Your task: The reply should hold every record, copied exactly, and none of the pictures.

START Information supplied

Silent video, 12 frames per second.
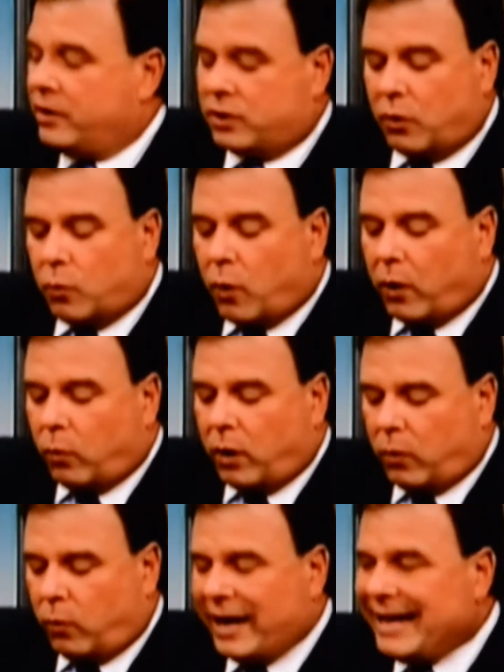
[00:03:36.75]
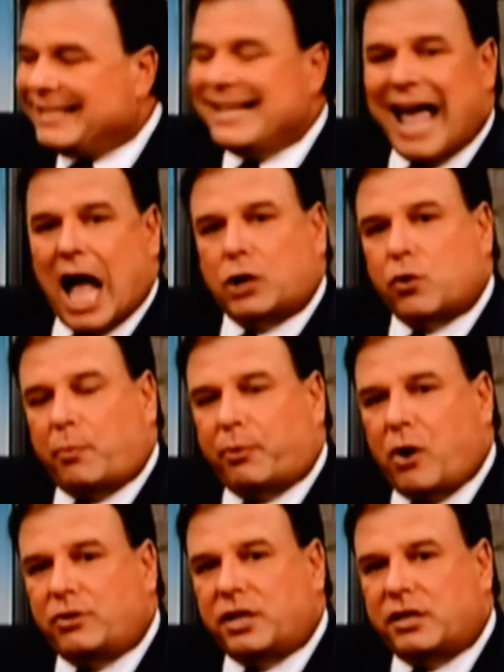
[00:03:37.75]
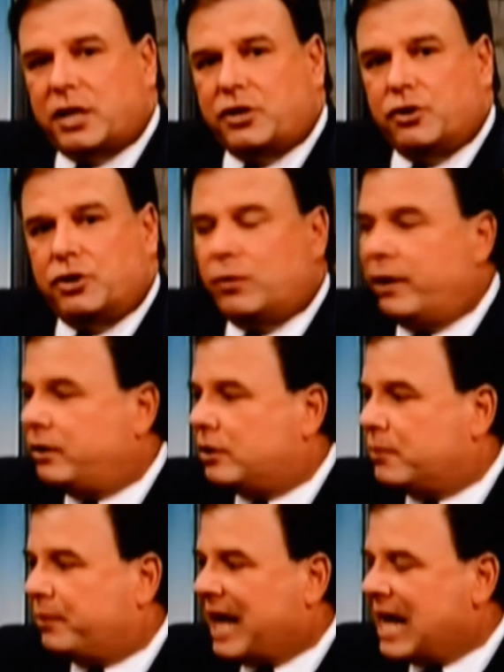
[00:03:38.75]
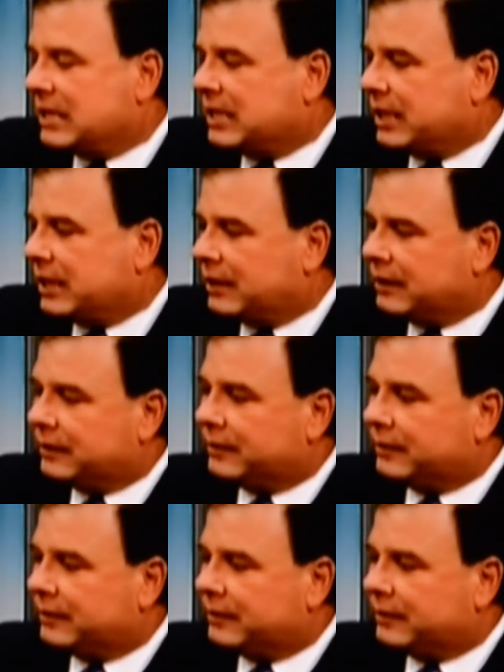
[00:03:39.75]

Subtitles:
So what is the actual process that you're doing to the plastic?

END Information supplied

Response to the task:
Silent video, 12 frames per second.
[00:03:36.75]
[00:03:37.75]
[00:03:38.75]
[00:03:39.75]

Subtitles:
So what is the actual process that you're doing to the plastic?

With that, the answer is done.